> **Exercise directions**:
Among the entries that follow, the required portion opens with the line containing "[00:14:52.52 to 00:14:53.59]" and closes with the line containing "[00:14:52.52 to 00:15:01.12]". Give that portion again exactly, and nothing else.

(Source material)

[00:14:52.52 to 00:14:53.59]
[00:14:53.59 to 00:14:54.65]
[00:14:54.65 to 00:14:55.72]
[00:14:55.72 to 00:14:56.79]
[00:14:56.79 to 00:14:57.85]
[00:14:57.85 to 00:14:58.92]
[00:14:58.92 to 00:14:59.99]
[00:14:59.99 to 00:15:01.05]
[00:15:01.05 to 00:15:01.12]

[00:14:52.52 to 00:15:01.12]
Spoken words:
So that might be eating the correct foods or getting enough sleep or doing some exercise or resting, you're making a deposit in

(End Source material)
(Source material)

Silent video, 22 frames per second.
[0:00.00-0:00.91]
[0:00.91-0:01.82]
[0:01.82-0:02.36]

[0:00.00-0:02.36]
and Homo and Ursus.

(End Source material)

> **Response below**:
[00:14:52.52 to 00:14:53.59]
[00:14:53.59 to 00:14:54.65]
[00:14:54.65 to 00:14:55.72]
[00:14:55.72 to 00:14:56.79]
[00:14:56.79 to 00:14:57.85]
[00:14:57.85 to 00:14:58.92]
[00:14:58.92 to 00:14:59.99]
[00:14:59.99 to 00:15:01.05]
[00:15:01.05 to 00:15:01.12]

[00:14:52.52 to 00:15:01.12]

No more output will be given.